* [WHAT IS EXPECTED] The answer must consist of every line from the entries below that contains the word "video".

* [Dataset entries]
__________________________________________________

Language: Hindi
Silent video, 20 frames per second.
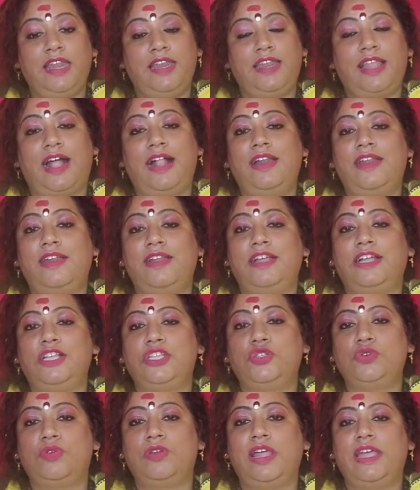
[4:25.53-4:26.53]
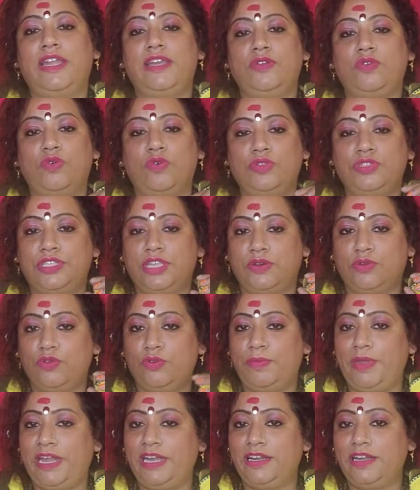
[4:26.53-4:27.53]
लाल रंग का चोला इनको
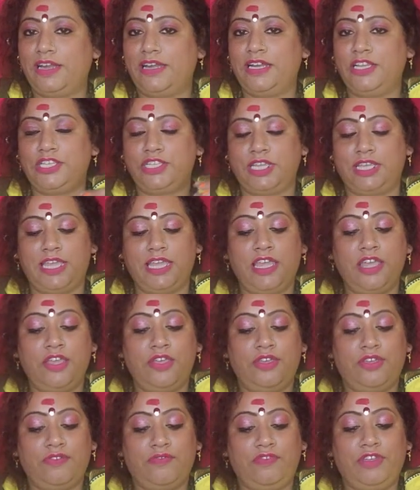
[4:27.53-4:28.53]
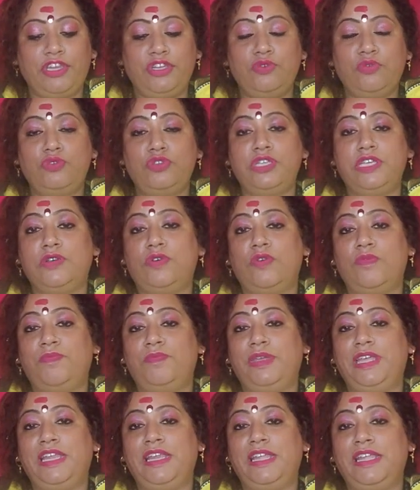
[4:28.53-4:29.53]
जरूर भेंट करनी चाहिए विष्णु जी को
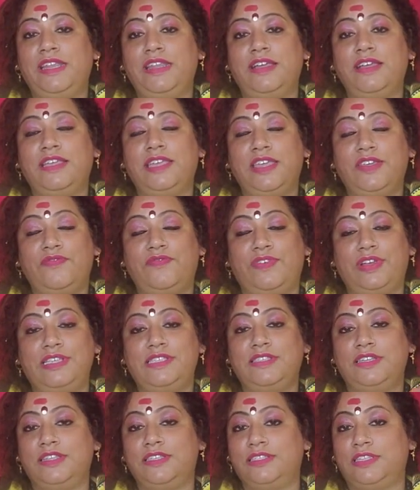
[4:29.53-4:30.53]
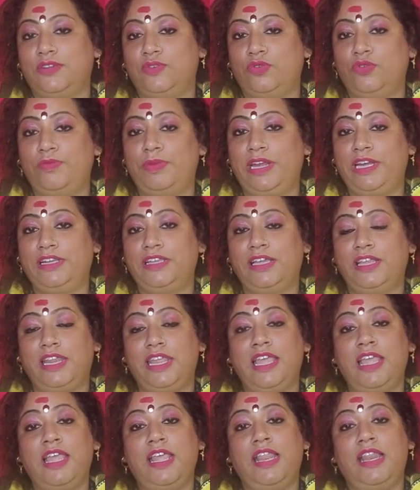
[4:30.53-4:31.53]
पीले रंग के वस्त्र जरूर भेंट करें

__________________________________________________

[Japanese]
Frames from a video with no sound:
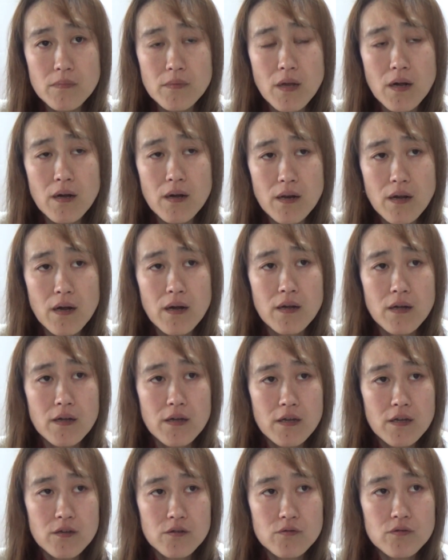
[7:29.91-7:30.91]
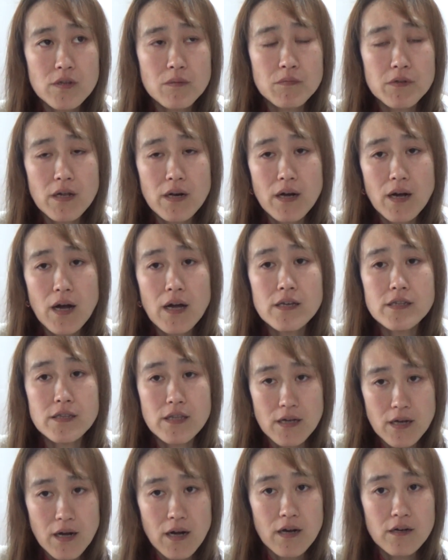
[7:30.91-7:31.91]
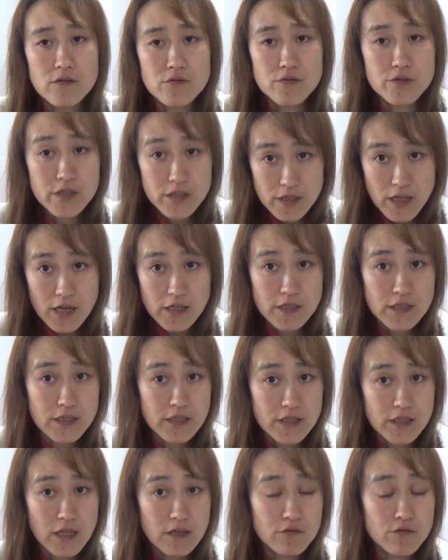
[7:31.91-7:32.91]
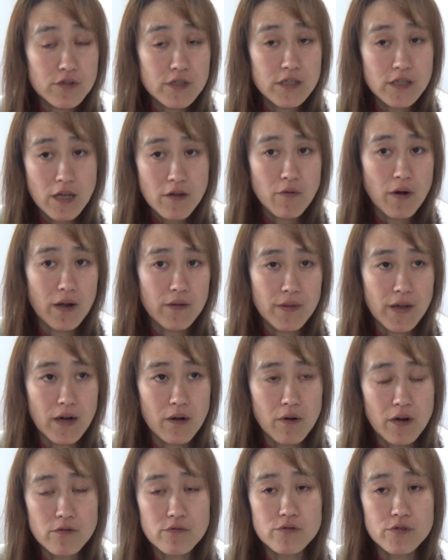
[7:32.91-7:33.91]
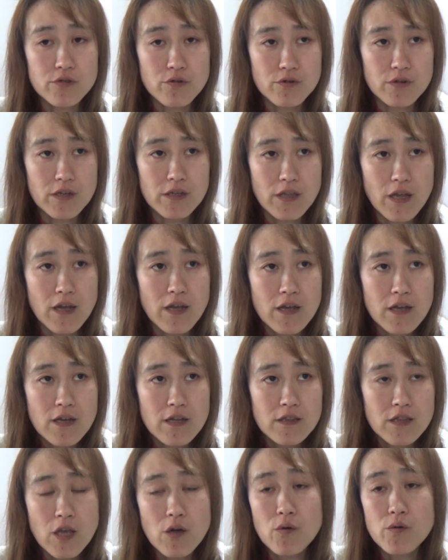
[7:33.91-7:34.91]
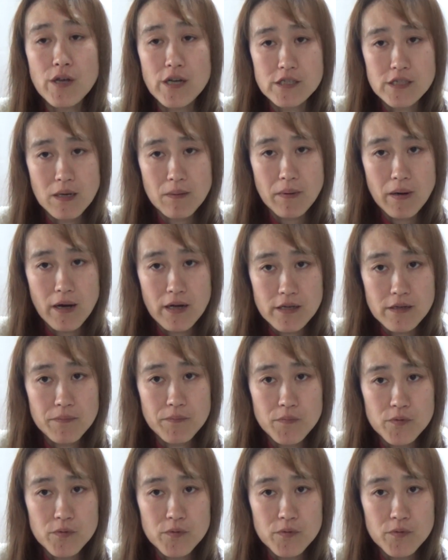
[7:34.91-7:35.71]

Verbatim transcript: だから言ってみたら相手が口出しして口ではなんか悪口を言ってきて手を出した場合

__________________________________________________

* [OUTPUT FOR THIS TASK]
Silent video, 20 frames per second.
Frames from a video with no sound:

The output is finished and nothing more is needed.